PHI And Obligation To Cover Payments Under TUPE

Published date13 September 2021
Subject MatterEmployment and HR, Insurance, Employee Benefits & Compensation, Employment Litigation/ Tribunals, Insurance Laws and Products
Law FirmTrowers & Hamlins
AuthorMs Emma Burrows and Nicola Ihnatowicz

The Employment Appeal Tribunal (EAT) has held in Amdocs Systems Group Ltd v Langton that an employer was liable to pay the level of income protection payments set out in an offer letter and summary of benefits provided by the employee's original employer prior to a TUPE transfer.

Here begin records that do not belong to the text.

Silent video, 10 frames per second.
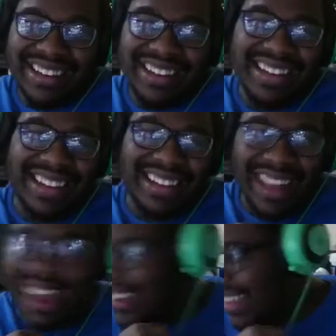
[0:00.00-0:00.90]
The
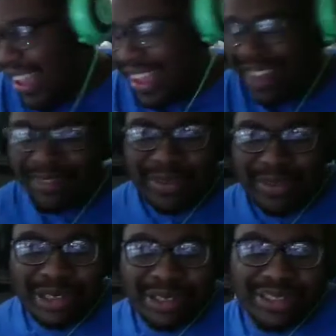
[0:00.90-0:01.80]
Glock hand,
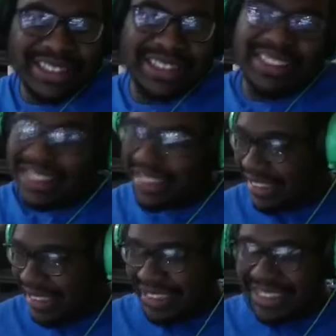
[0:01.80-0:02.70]
bro.
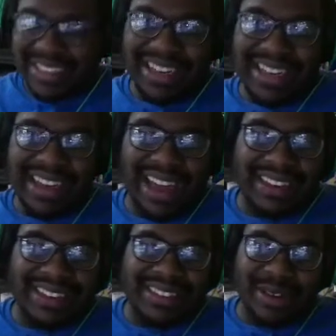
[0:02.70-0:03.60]

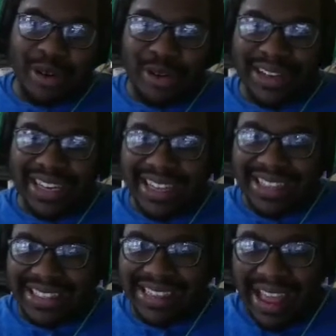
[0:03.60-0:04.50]
Glocks on
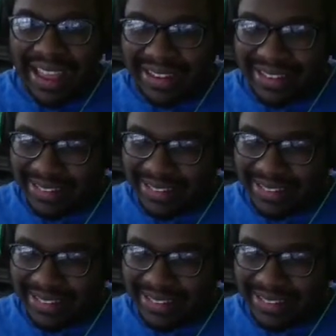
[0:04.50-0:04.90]
deck.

The "escalator" part of the payments was not covered by the employer's insurance, but the employer was still obliged to pay them.

The claimant was employed by Cramer Systems Ltd from 2003. He received an offer letter, a summary of benefits and a contract of service. Both the letter and the summary set out the terms of a long-term sickness absence scheme and the level of income protection payments (IPP) under it. These included reference to an "escalator" of 5% per annum which would apply after the first 52 weeks. Cramer had insurance cover in relation to its obligation to pay IPP, which included the escalator.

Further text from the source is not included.